I completely agree with Lamarsh on NexGard. I do, however, treat my upland and outdoor clothing with Kills (get the water based, NOT THE OIL BASED) by JT Eaton instead of Sawyer. It comes in a gallon size for $24-$30. 

The active ingredient is Permethrin (0.50-percent). A treatment lasts up to 6 weeks on clothing. A gallon will treat 12 pairs or pants or somewhere near that number. Apply it and let clothing completely dry. 

I also apply it to a cloth and wipe down my gun dog before long weekends or weeks in the field. Any ticks I find on my dog or in her bed are dead. I read that the water based Kills was originally created for use on feeder pigs and chickens, but can’t find that literature now. I reached out to JT Eaton to confirm. 

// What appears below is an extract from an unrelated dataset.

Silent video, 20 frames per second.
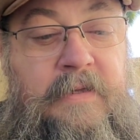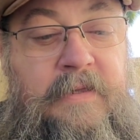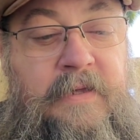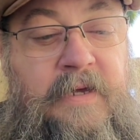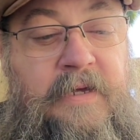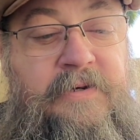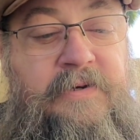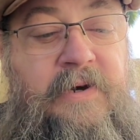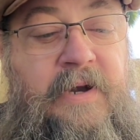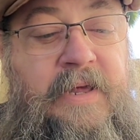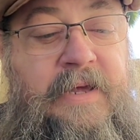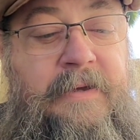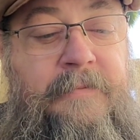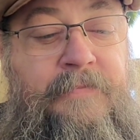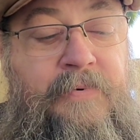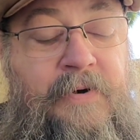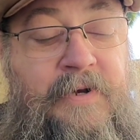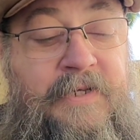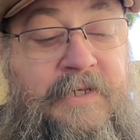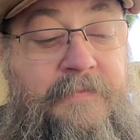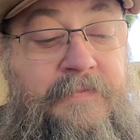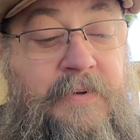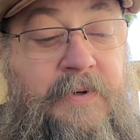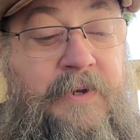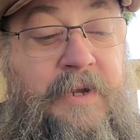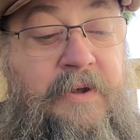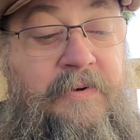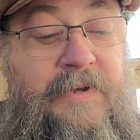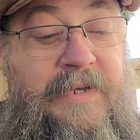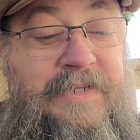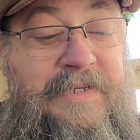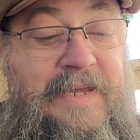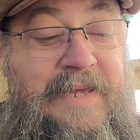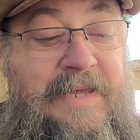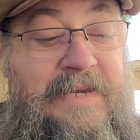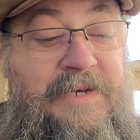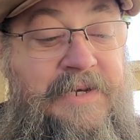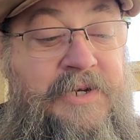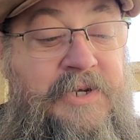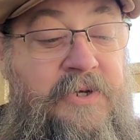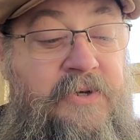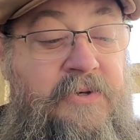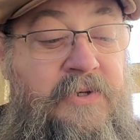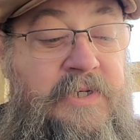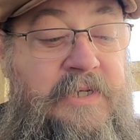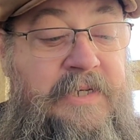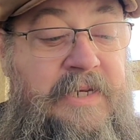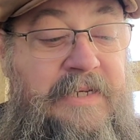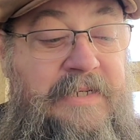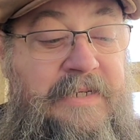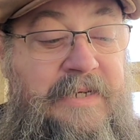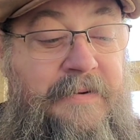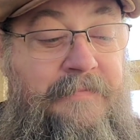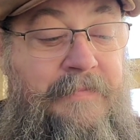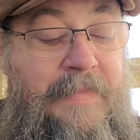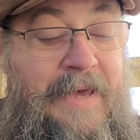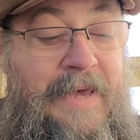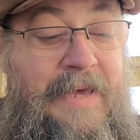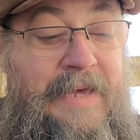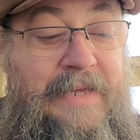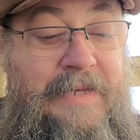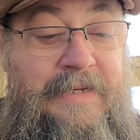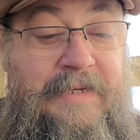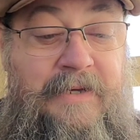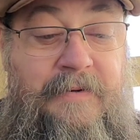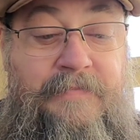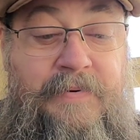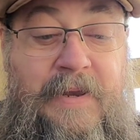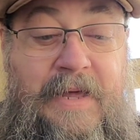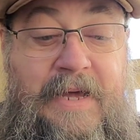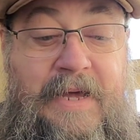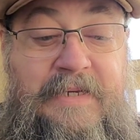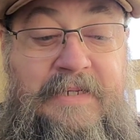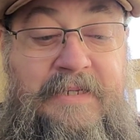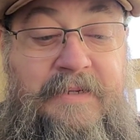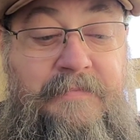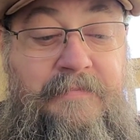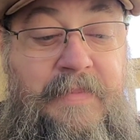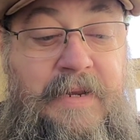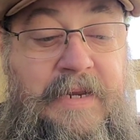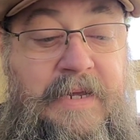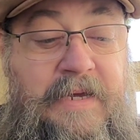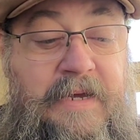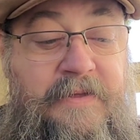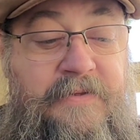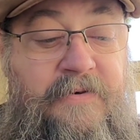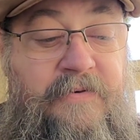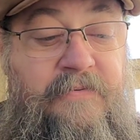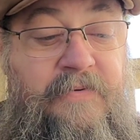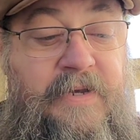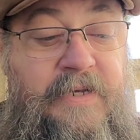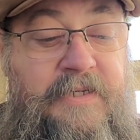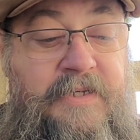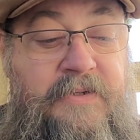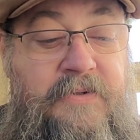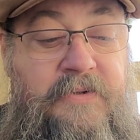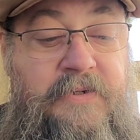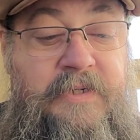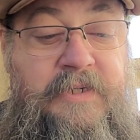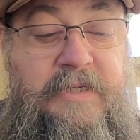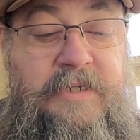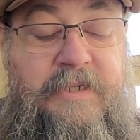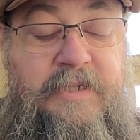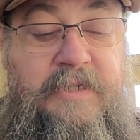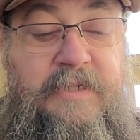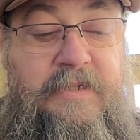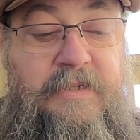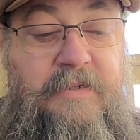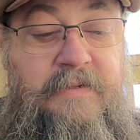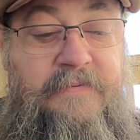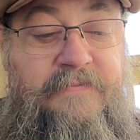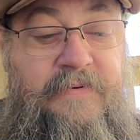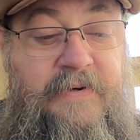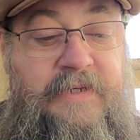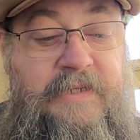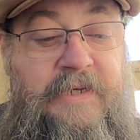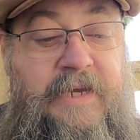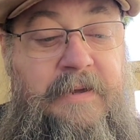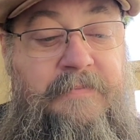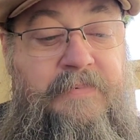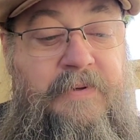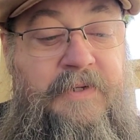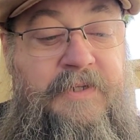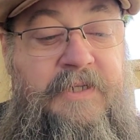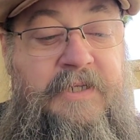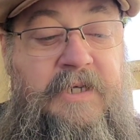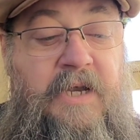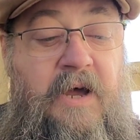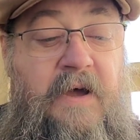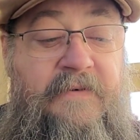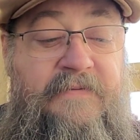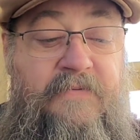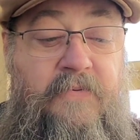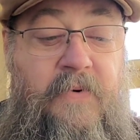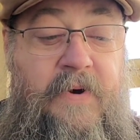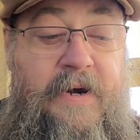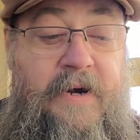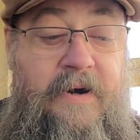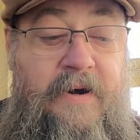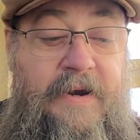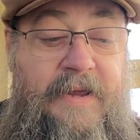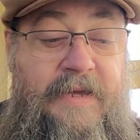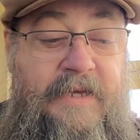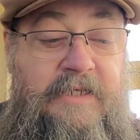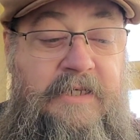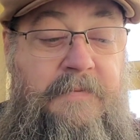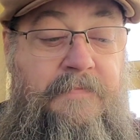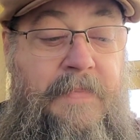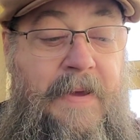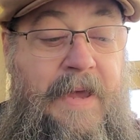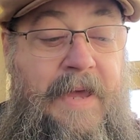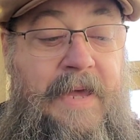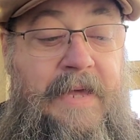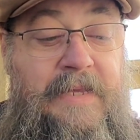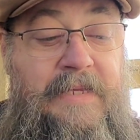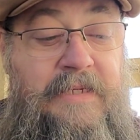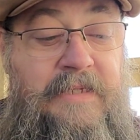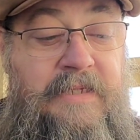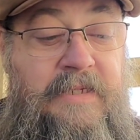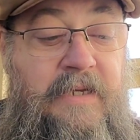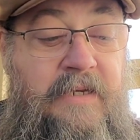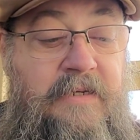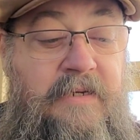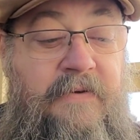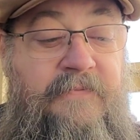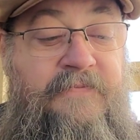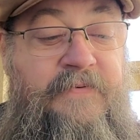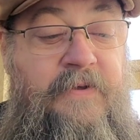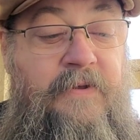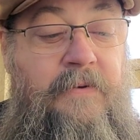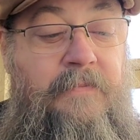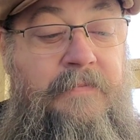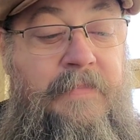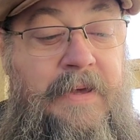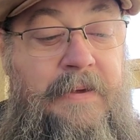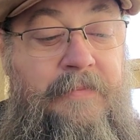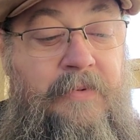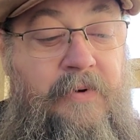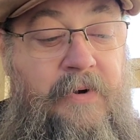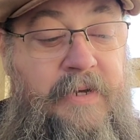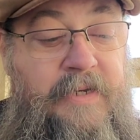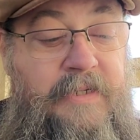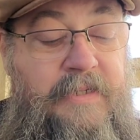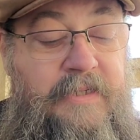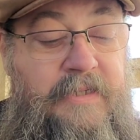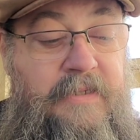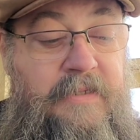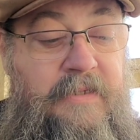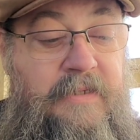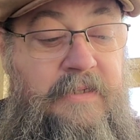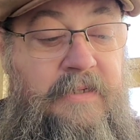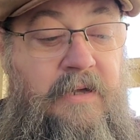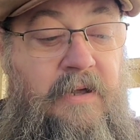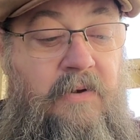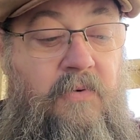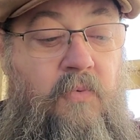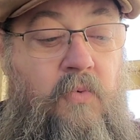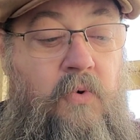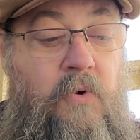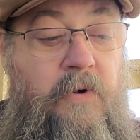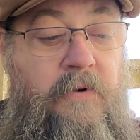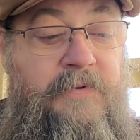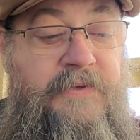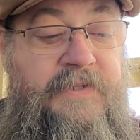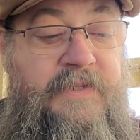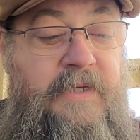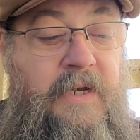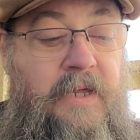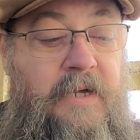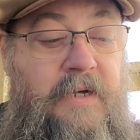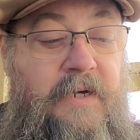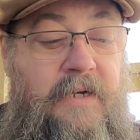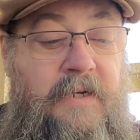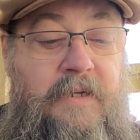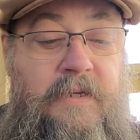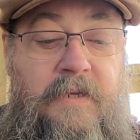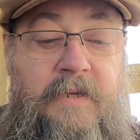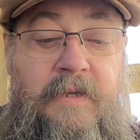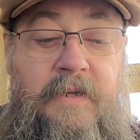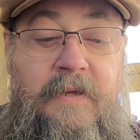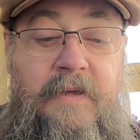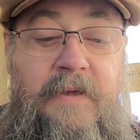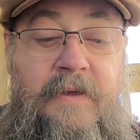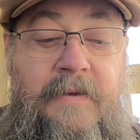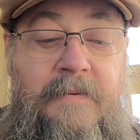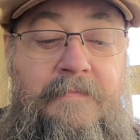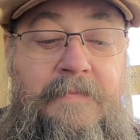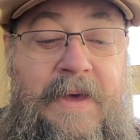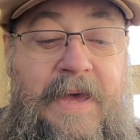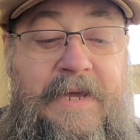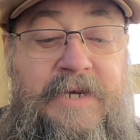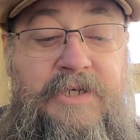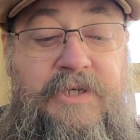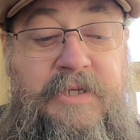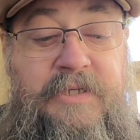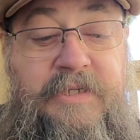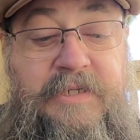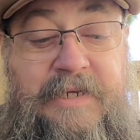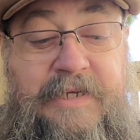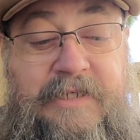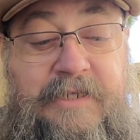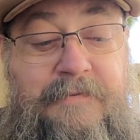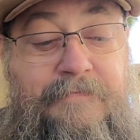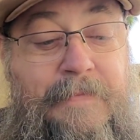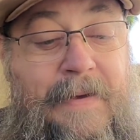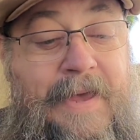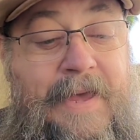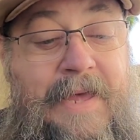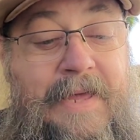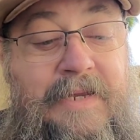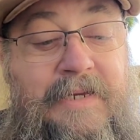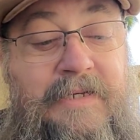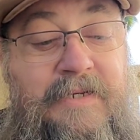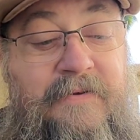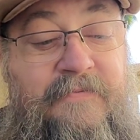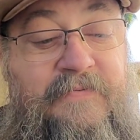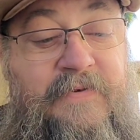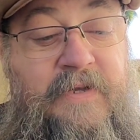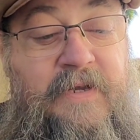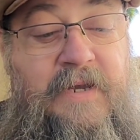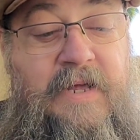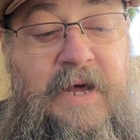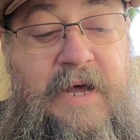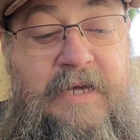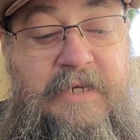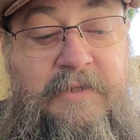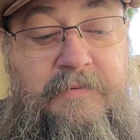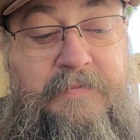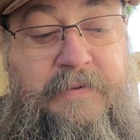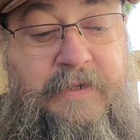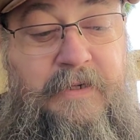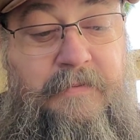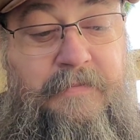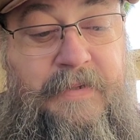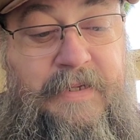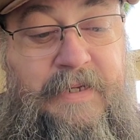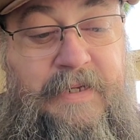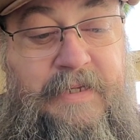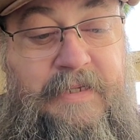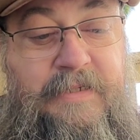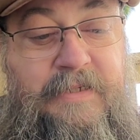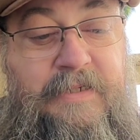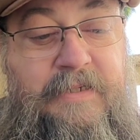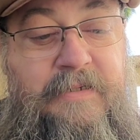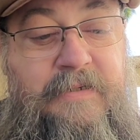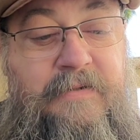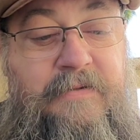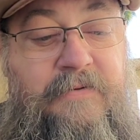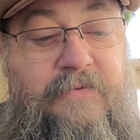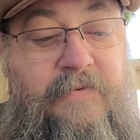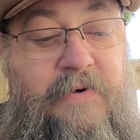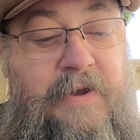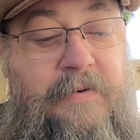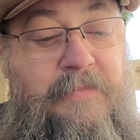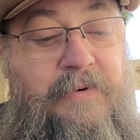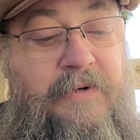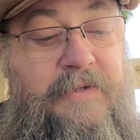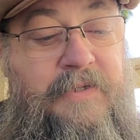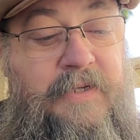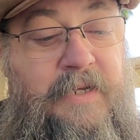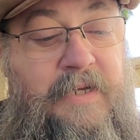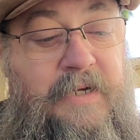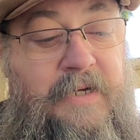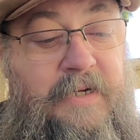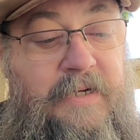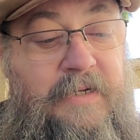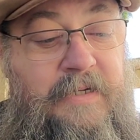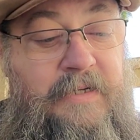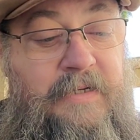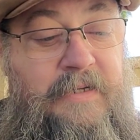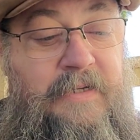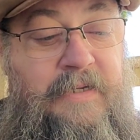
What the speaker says: The underlying principle known as induced demand applies to many other resources. For example, software expands to fill memories. It's called Worth's Law. Patients expand to fill hospital beds. Reamer's Law.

In summary, I’ve been using it for 4 years now and haven’t had a single tick on me nor on my dog. 

https://www.jteaton.com/product/kills-bedbugs-ticks-and-mosquitoes-spray-water-base-gal/

As Lamarsh posted, it’s poisonous to fish and do not apply it to waders or other River gear that will be in the water.


----------



## skidoojc (Aug 28, 2006)

Mix with water. You’ll have many years worth.


----------



## mattcurt (Mar 3, 2019)

skidoojc said:


> Mix with water. You’ll have many years worth.
> 
> View attachment 564533



Gordon's Permethrin 10 Livestock and Premise Spray is a concentrated insecticide formulation kills insects quickly.


Use on beef and dairy cattle, horses, sheep, goats, swine, and poultry
Use outdoors or in non-food areas of dairies, barns, swine houses, and kennels


----------



## mattcurt (Mar 3, 2019)

Just don’t use it on a cat because it stated to kill them.


----------



## birdhntr (Jan 25, 2014)

mattcurt said:


> Gordon's Permethrin 10 Livestock and Premise Spray is a concentrated insecticide formulation kills insects quickly.
> 
> 
> Use on beef and dairy cattle, horses, sheep, goats, swine, and poultry
> Use outdoors or in non-food areas of dairies, barns, swine houses, and kennels


Permethrin is Permethrin .There is no difference between them except the marketing name.
The" active " ingredient is the key.
Gordon's gives you the biggest bang for your buck.Oil or water plus the other ingredients are not what does the job and are additives.
20 dollars makes 5 gallons of .05 percent of product


----------



## skidoojc (Aug 28, 2006)

The secret ingredient is diesel fuel, that keeps everything back.


----------



## birdhntr (Jan 25, 2014)

skidoojc said:


> The secret ingredient is diesel fuel, that keeps everything back.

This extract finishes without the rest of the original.